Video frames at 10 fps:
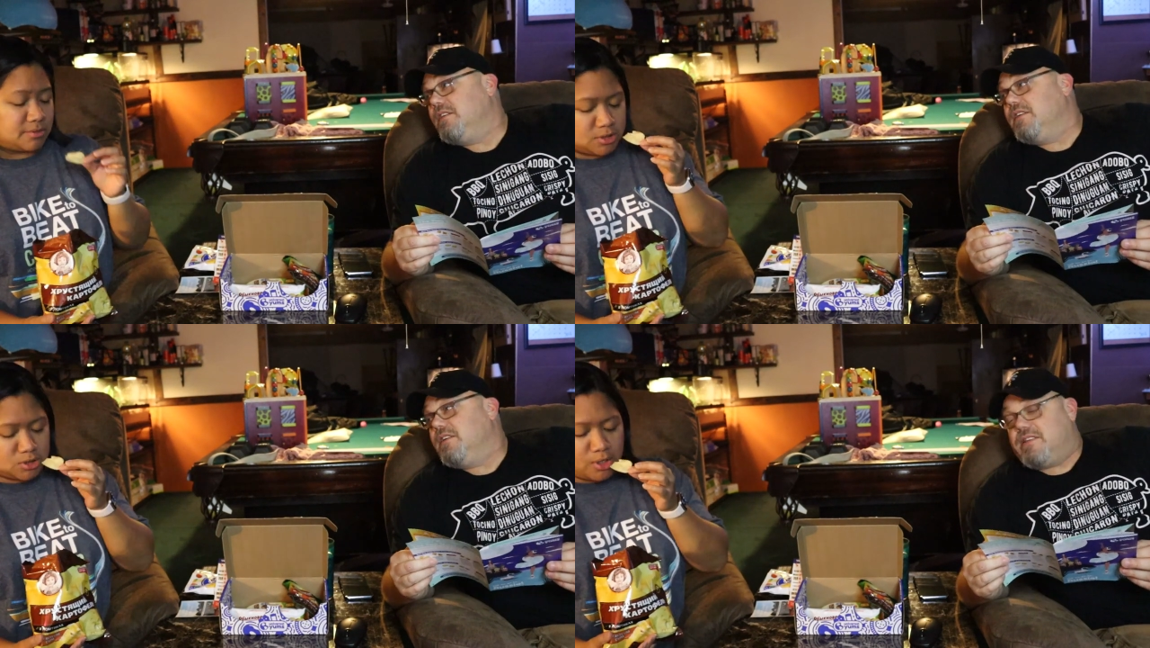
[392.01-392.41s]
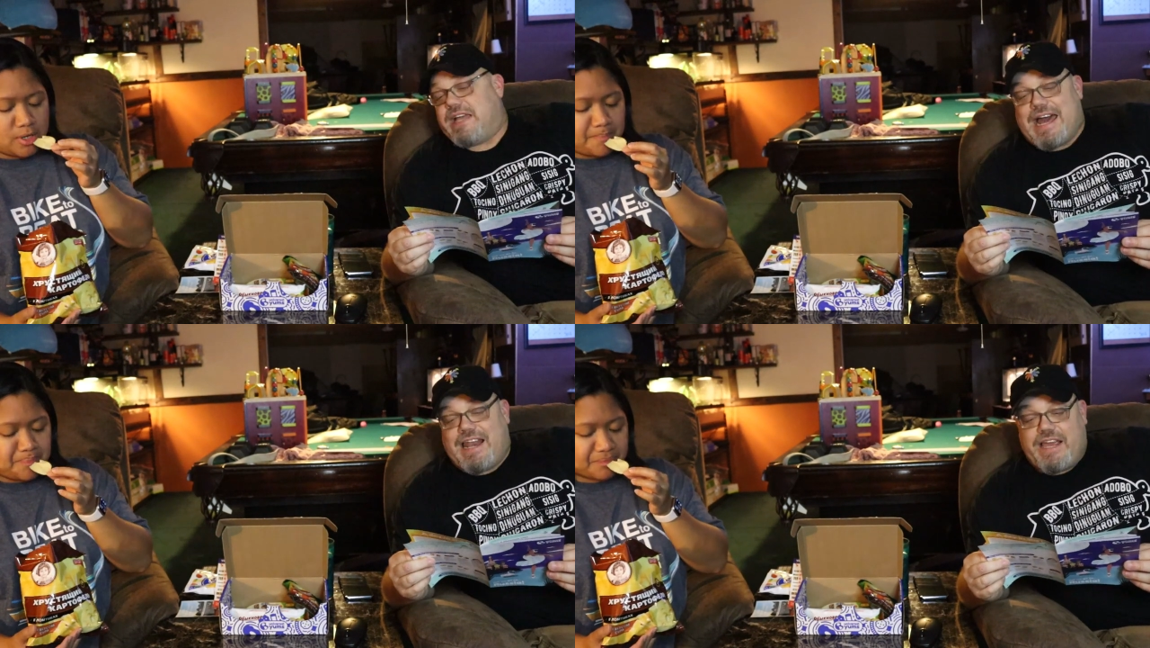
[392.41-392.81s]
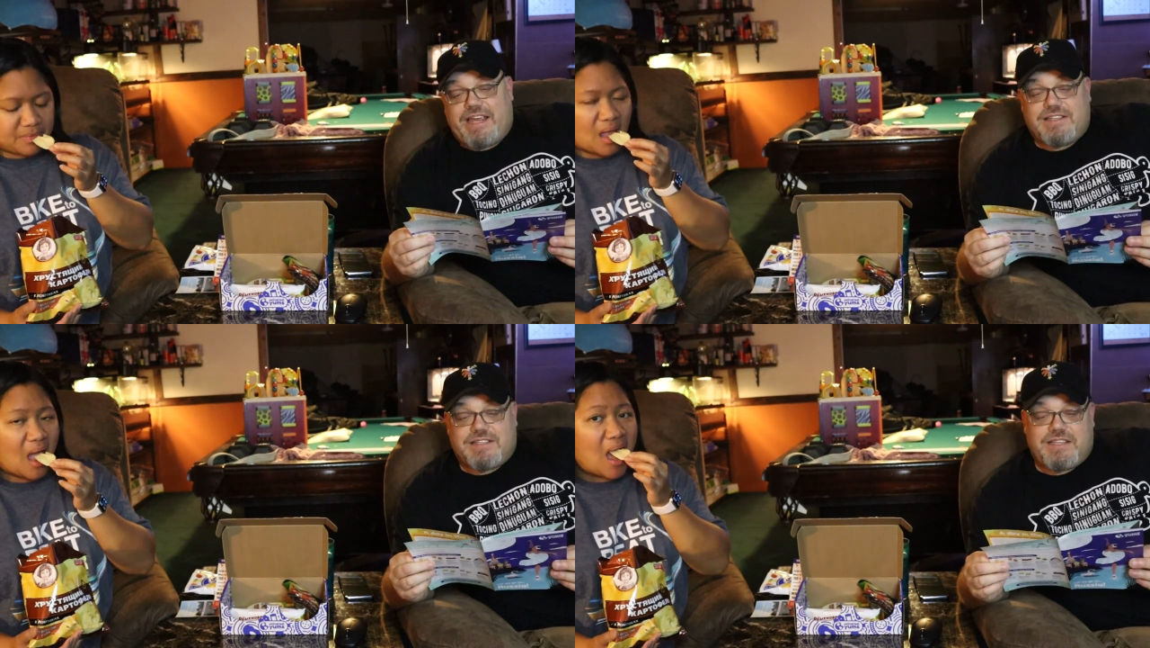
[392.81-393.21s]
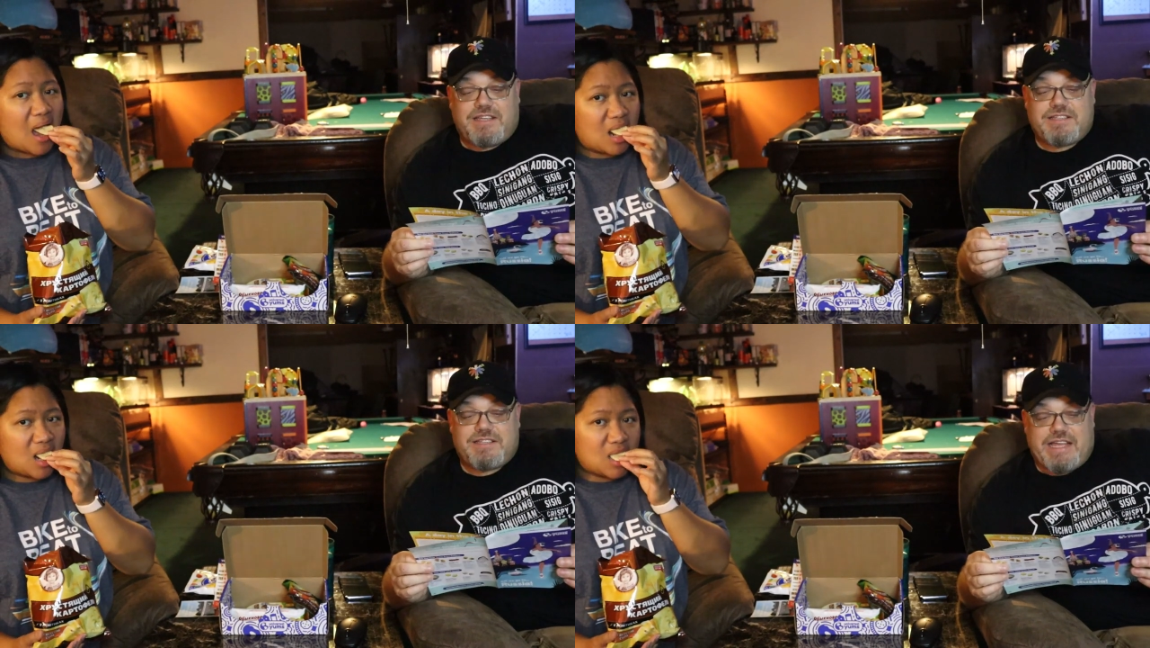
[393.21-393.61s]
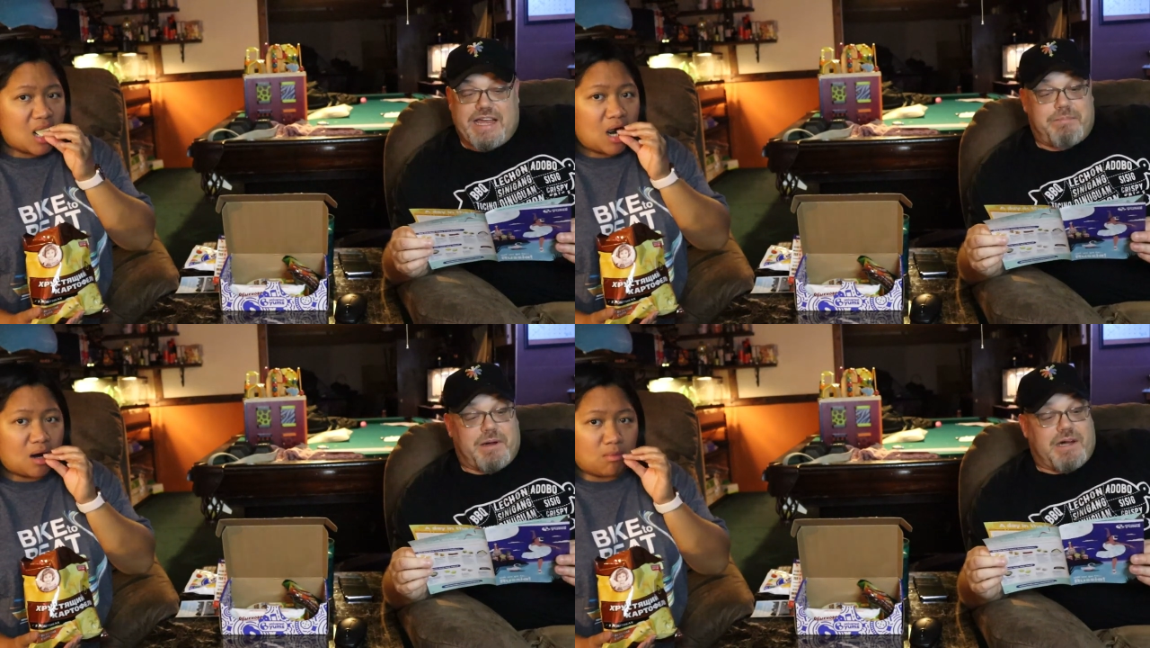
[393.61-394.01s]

Speaker 1: Thailand's snack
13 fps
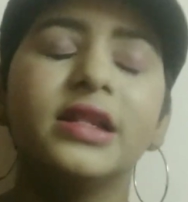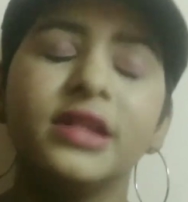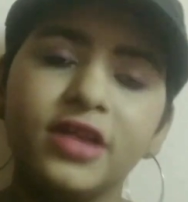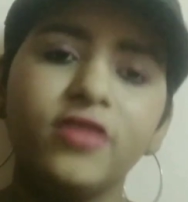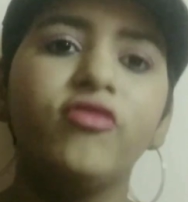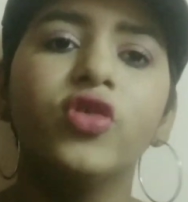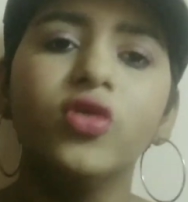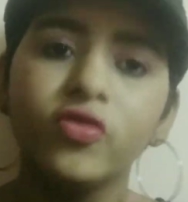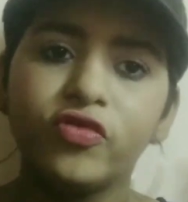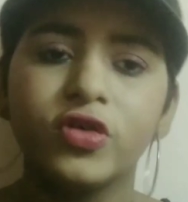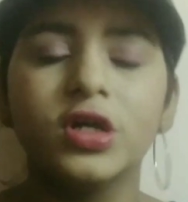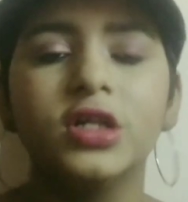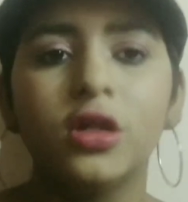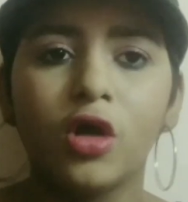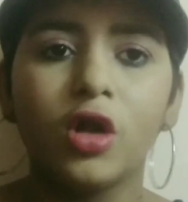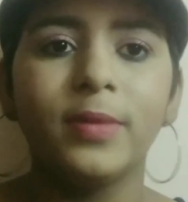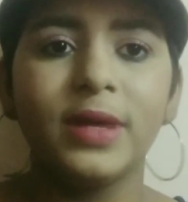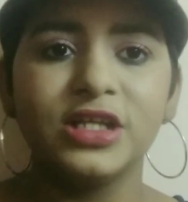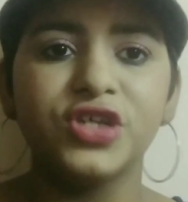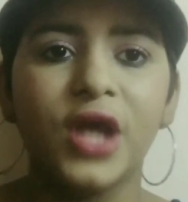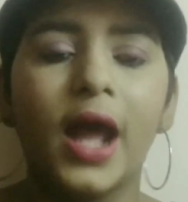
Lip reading: I'll review further on my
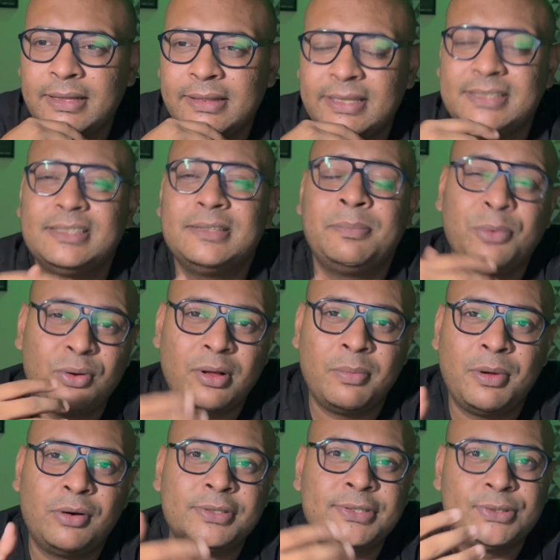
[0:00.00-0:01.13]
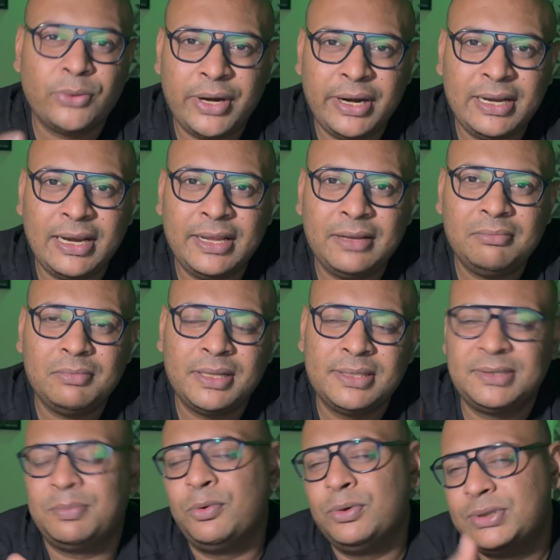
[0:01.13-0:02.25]
This is a book about storytelling.
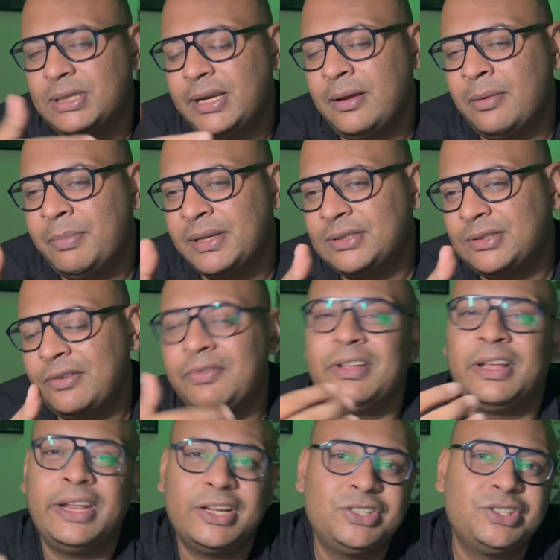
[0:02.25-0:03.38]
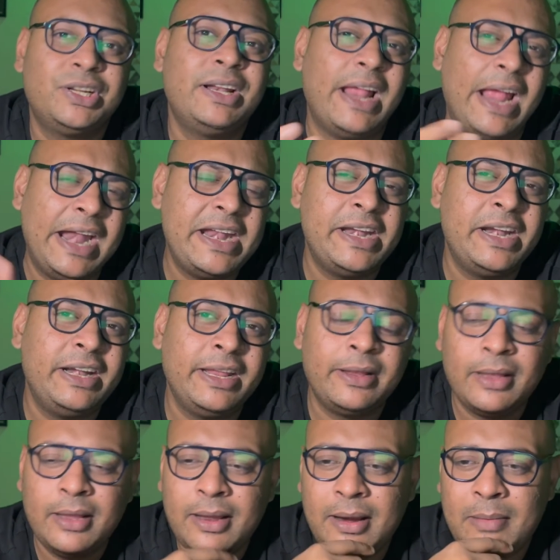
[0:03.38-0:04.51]
It's mostly a mix of direction and
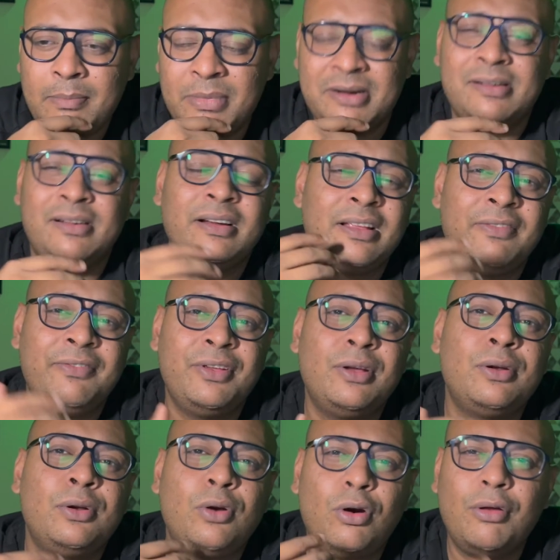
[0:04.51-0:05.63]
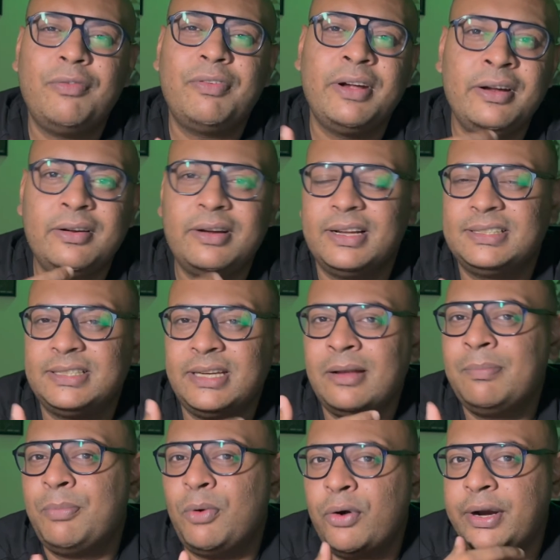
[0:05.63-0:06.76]
editing, but it will give you a lot of
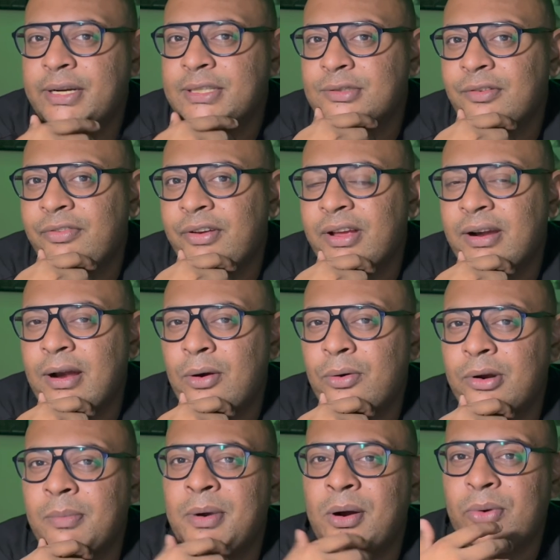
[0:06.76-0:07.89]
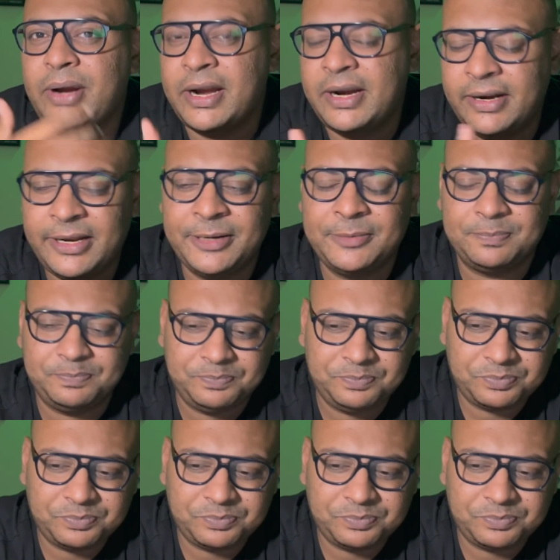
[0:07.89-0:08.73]
interesting points to figure out about editing.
================================
• **TASK GOAL**
Your output should consist solely of the lines from the line containing "[0:00.00-0:01.13]" through the end of the data above, copied exactly, with images removed.

• **REPLY**
[0:00.00-0:01.13]
[0:01.13-0:02.25]
This is a book about storytelling.
[0:02.25-0:03.38]
[0:03.38-0:04.51]
It's mostly a mix of direction and
[0:04.51-0:05.63]
[0:05.63-0:06.76]
editing, but it will give you a lot of
[0:06.76-0:07.89]
[0:07.89-0:08.73]
interesting points to figure out about editing.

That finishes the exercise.